В кипе бумаг нахожу необычную. Не могу описать ее отличие от остальных, оно едва уловимо. Но бумага лучше по качеству, светлее. Очевидна ее инакость, иноземность. Разворачивая листок, понимаю, что это письмо, но на английском языке. Выхватываю первые слова и не могу читать дальше, от волнения руки потряхивает, текст расползается. Бросаю все: кипы не разобранных бумаг, тлеющие обрезки в ведре и иду в дом. На столе разглаживаю листок, включаю настольную лампу, протираю тыльной стороной руки глаза и замираю.

Это письмо от Алекса! Того самого американца, который был выслан из страны на следующий день после свадьбы! Это я поняла, прочитав первое обращение «Дорогая моя Дока» и последние слова «Твой Алекс». Только он называл бабушку Докой, видимо имя Евдокия ему было произнести трудно. Об этом Алексе как-то упоминалось в разговоре Павла с бабушкой. Порывшись в шкафу, нашла словарь и начала переводить.

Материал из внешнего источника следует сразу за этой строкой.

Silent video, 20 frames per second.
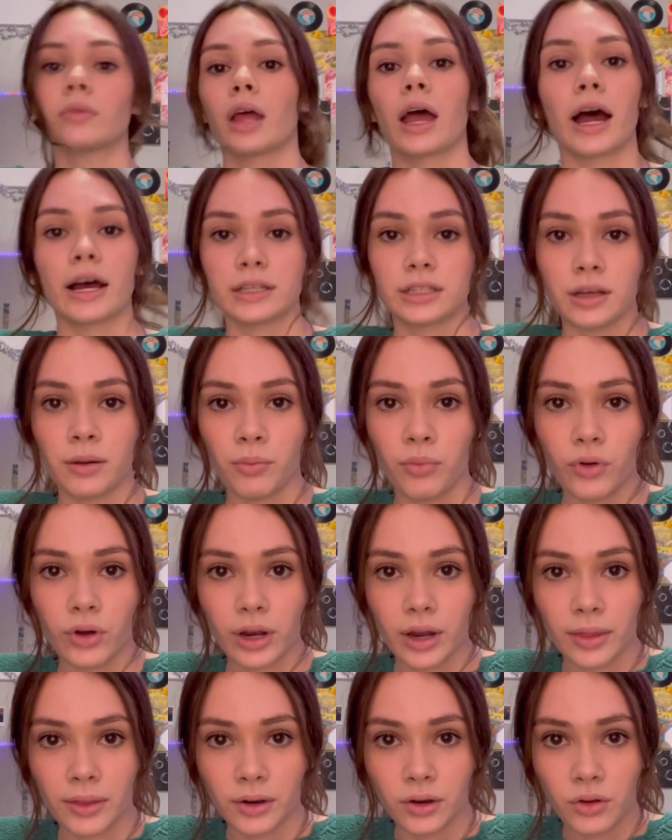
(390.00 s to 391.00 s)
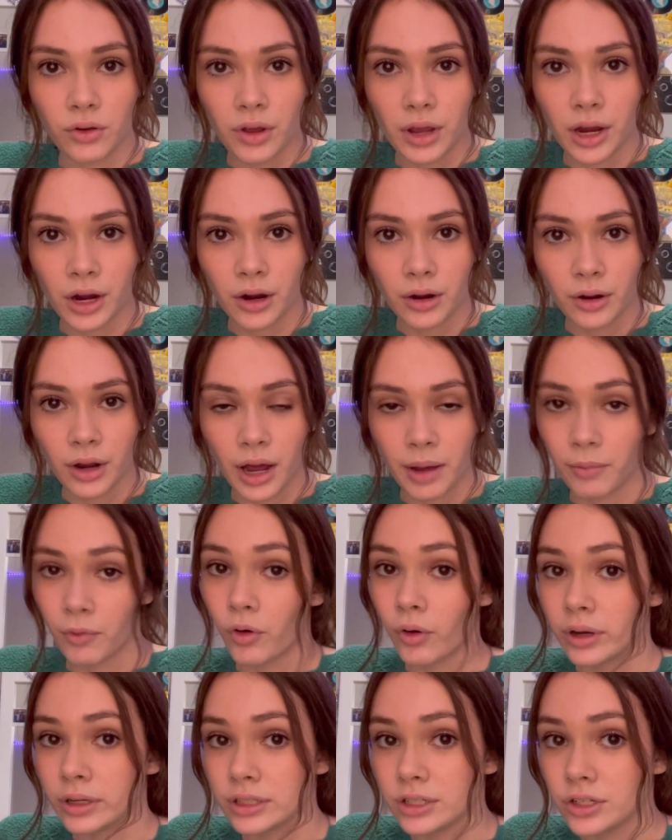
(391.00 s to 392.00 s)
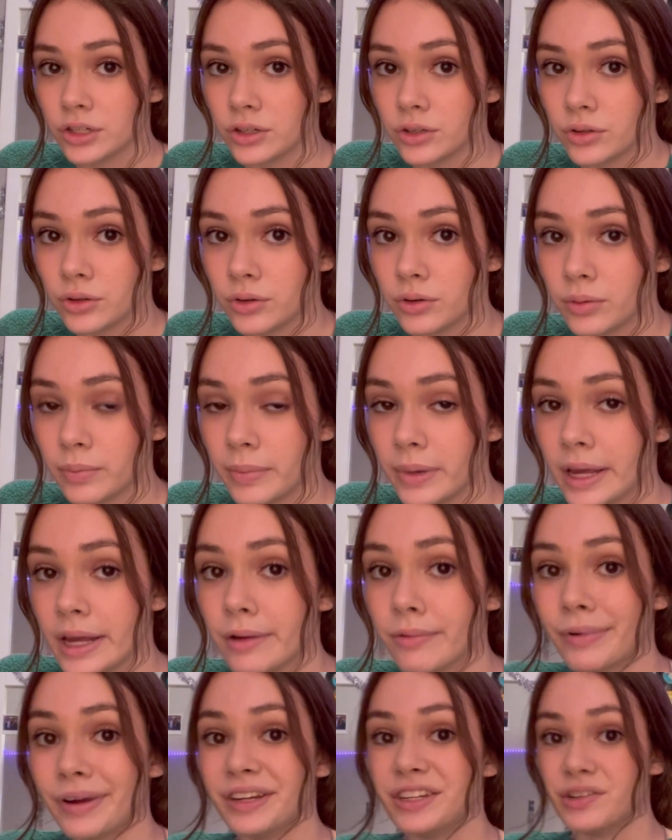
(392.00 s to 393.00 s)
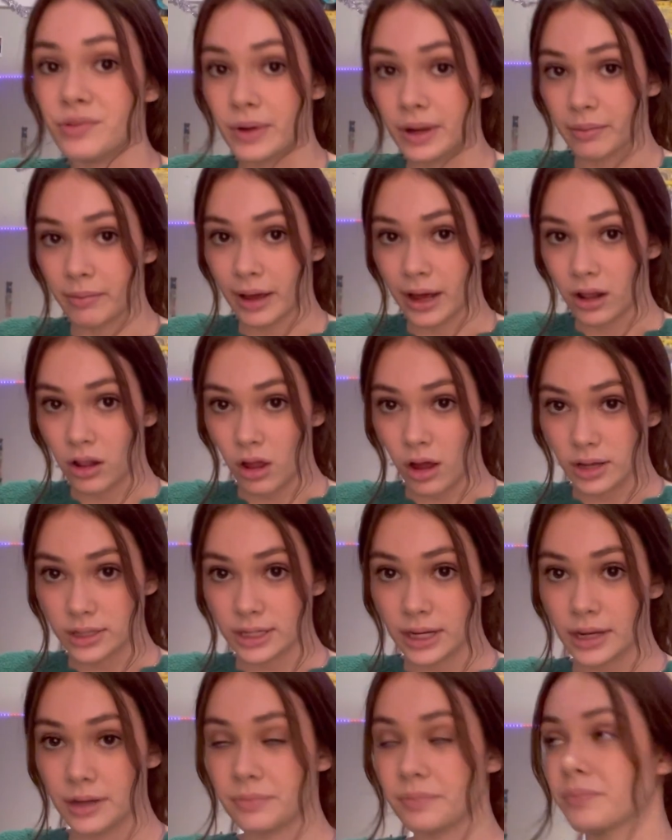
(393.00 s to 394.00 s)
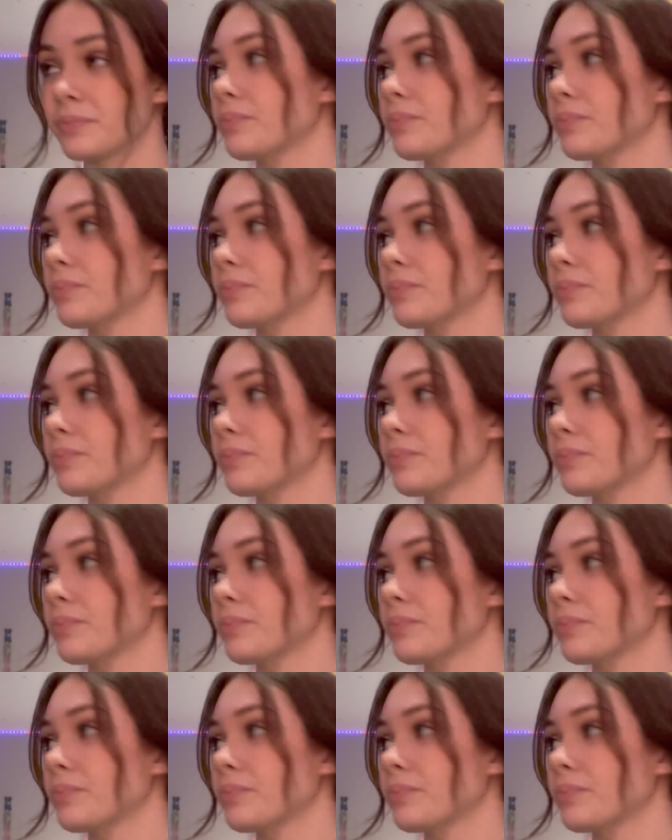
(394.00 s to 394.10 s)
At some point in the new year, I'm going to be redoing my closet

К концу письма я безудержно рыдала.

«Дорогая моя Дока! Как ты? Все ли у тебя в порядке? Это девятое письмо к тебе, но я не получил ни одного ответа, поэтому сильно переживаю, дошли ли мои весточки до тебя? Я отправлял их через наше посольство, но Советский Союз — закрытая страна, и мне не смогли ответить, получила ли их ты.

На всякий случай напишу еще раз о себе. Я не забыл тебя и по-прежнему считаю женой, хотя мы провели в этом статусе всего один день и одну ночь. Когда я уходил тем утром, думал, что это ненадолго, срочная командировка закончится, и мы опять будем вместе. Я даже злился, что ты плачешь, как будто мы расстаемся навсегда. Прости меня за это.

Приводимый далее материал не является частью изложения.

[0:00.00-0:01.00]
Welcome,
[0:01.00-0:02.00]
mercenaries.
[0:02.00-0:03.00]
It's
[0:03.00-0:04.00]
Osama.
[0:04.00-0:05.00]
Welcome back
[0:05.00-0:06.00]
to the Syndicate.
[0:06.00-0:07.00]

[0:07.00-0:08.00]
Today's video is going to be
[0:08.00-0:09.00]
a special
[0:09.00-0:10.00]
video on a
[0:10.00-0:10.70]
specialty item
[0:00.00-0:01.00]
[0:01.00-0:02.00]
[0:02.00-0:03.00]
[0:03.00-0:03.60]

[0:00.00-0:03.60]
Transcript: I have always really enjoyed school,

Мне не дали собрать вещи, сразу привезли на аэродром, и через пять часов я был уже в Лондоне. На все вопросы были уклончивые ответы, знаю лишь одно — мне отказано в посещении СССР. Не понимаю, что могло произойти? Но буду добиваться нашей встречи, не оставляю надежды увидеть тебя вновь и осуществить наши планы по переезду в Вашингтон. Пока обустраиваю дом, мне помогает Сара, она сшила чудесное одеяло для тебя. Ты помнишь, что Сара — моя младшая сестра?

Недавно мы ездили с ней в Нью-Йорк на бродвейский мюзикл „На цыпочках“. Саре понравилось, но я не оценил музыку Ричарда Роджерса. Не мое это. Больше люблю слушать блюз. Ты же слышала джазовые композиции Бесси Смит, ее превосходный голос? Осенью прошлого года я был на ее шоу „Звёзды над Бродвеем“ в нью-йоркском театре Аполлон. Так жалел, что тебя не было рядом! Мы обязательно сходим на ее концерт!

Да, Сара передала тебе небольшой подарок, она говорит, что тебе непременно понравится. Эта книга, написанная домохозяйкой, называется „Унесенные ветром“. Все женщины вокруг сошли с ума от романа Митчелл. Сестра прожужжала уши про некого Рэта Баттлера. Книгу с этим письмом передам коллеге, он сейчас вместе со мной в Лондоне на конференции, и отсюда едет в Москву. У него есть адрес твоего брата Павла. Ты можешь через Олби передать мне ответ. Я очень жду! Так будет надежнее, чем через посольство.

Пиши обо всем! Как ты прожила эти восемь месяцев? Как твое здоровье? На свадьбе ты была бледна, но я списал это на волнение. Знаю, твои братья поддерживают тебя и не дадут в обиду.